VEGF inhibitors (Macugen, Avastin, and Lucentis)
are a new class of potent medications that prevent choroidal neovascularization
from growing and leaking. They have been extensively studied in patients with
age-related macular degeneration, and also appear to be effective in ocular
histoplasmosis. Click here to learn more.
6) Subretinal surgery.
Using advanced surgical techniques, abnormal blood vessels growing
beneath the part of the eye responsible for central vision can be
removed. This surgery is sometimes successful in restoring reading
vision, and appears mostly effective for eyes with vision worse than 20/100.

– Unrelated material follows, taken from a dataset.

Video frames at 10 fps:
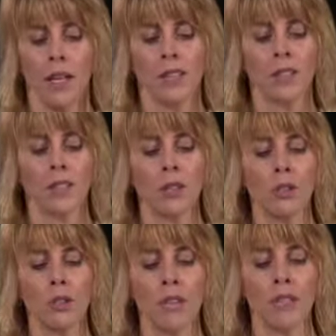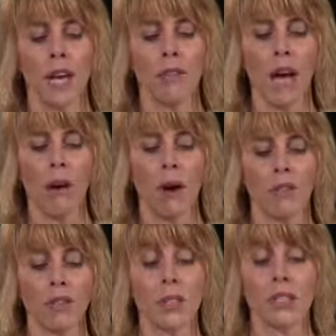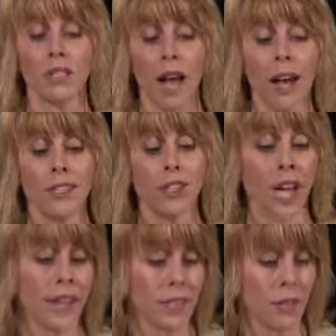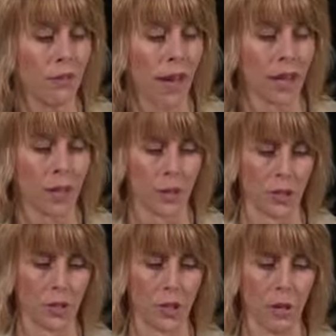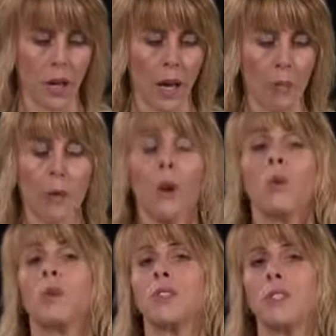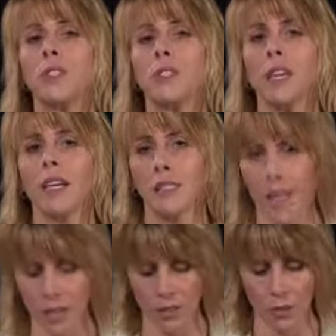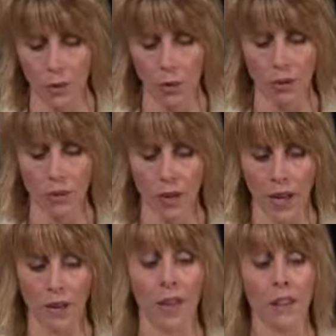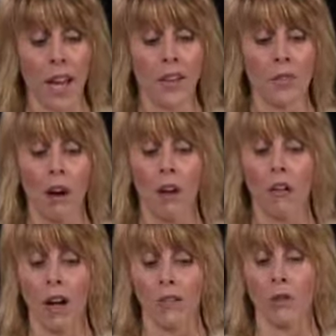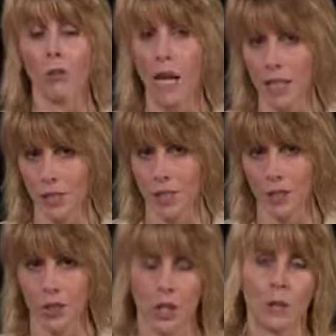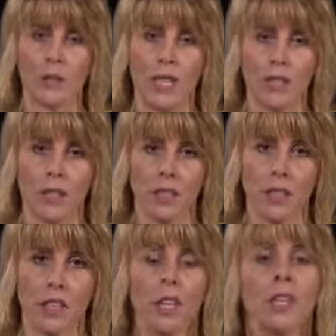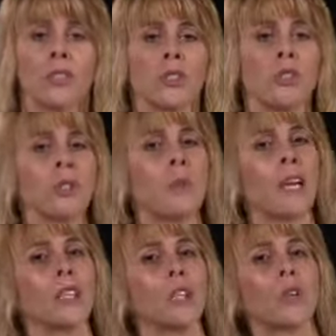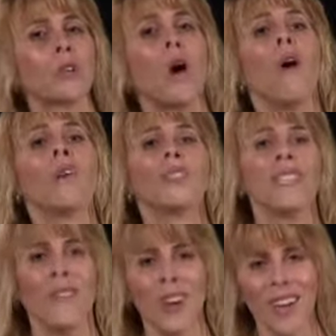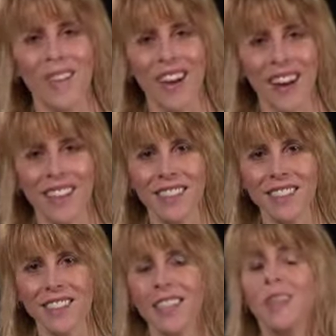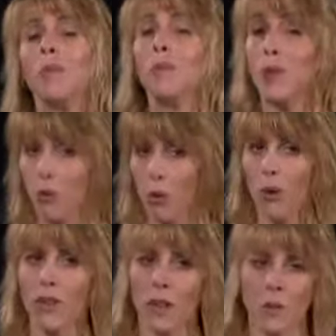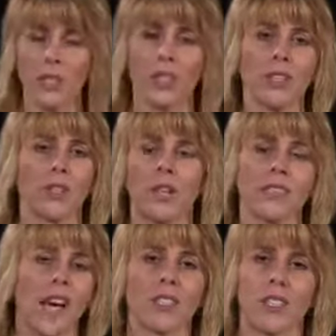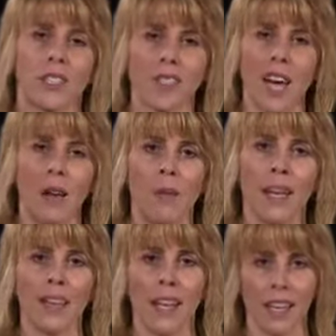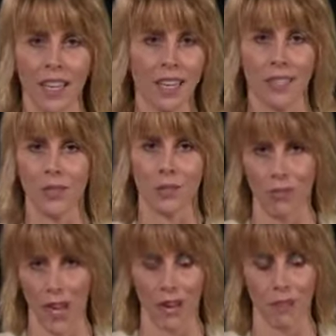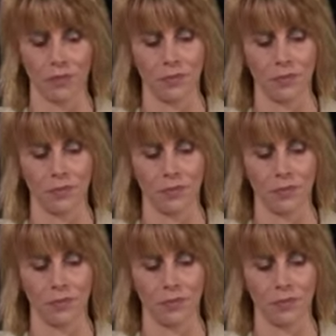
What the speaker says: Disclosure itself, however, does not justify a commission or markup which is excessive or unfair in light of all other relevant circumstances. So just because you told them what it was before the completion of the transaction does not mean that it is fair.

Your doctor will discuss this option with you if he feels
you could benefit from this procedure.
What happens if I lose my reading
vision?
Except for airplane pilots, military personnel, surgeons, etc.,
most patients who lose reading vision in one eye usually continue
their normal lifestyle and job without change. The major problem
is adjusting to the initial lack of depth perception required for
near vision. Eventually, patients learn to compensate for this and
obtain new clues from the environment to judge close distances.
Patients are usually able to thus gain back much of their lost depth
perception. Patients should be able to drive a car as long as their
vision in the good eye is at least 20/60.
Low Vision examination.
We may recommend that you see a specialist for a low vision examination. Magnifying lenses or other devices
can be prescribed to help with reading and other central vision tasks.
The low vision experts at Lighthouse International have created Living Better: A Guide for People with
Vision Loss. This is a national campaign to promote safety, independence, and accessibility in the home.
Please click here to learn more about
available online content and a free printed kit filled with useful information and products.
What are my chances of abnormal
blood vessels affecting my good eye?
Patients who have no signs of abnormal blood vessels in either eye
have a minimal chance of losing central vision. This risk is increased,
however, if abnormal blood vessels have already affected one eye.
The yearly risk for the second eye becoming involved then increases
to approximately 1 in 50.
What can I do to prevent visual loss from histoplasmosis?
There is nothing that a person with histoplasmosis can do to prevent
abnormal vessels from developing. The most important thing is to
carefully monitor the central vision with daily vision checks (i.e.
the Amsler grid) and frequent, regular eye examinations. Any sudden
change in the central vision necessitates an immediate examination
by your eye doctor.
Summary.
Ocular histoplasmosis is a fairly common cause of central vision
loss in the Ohio-Mississippi river basin. Patients are asymptomatic
unless abnormal blood vessels cause leakage and bleeding into the
reading area of vision. Timely diagnosis and treatment are often
successful in preventing loss of reading vision.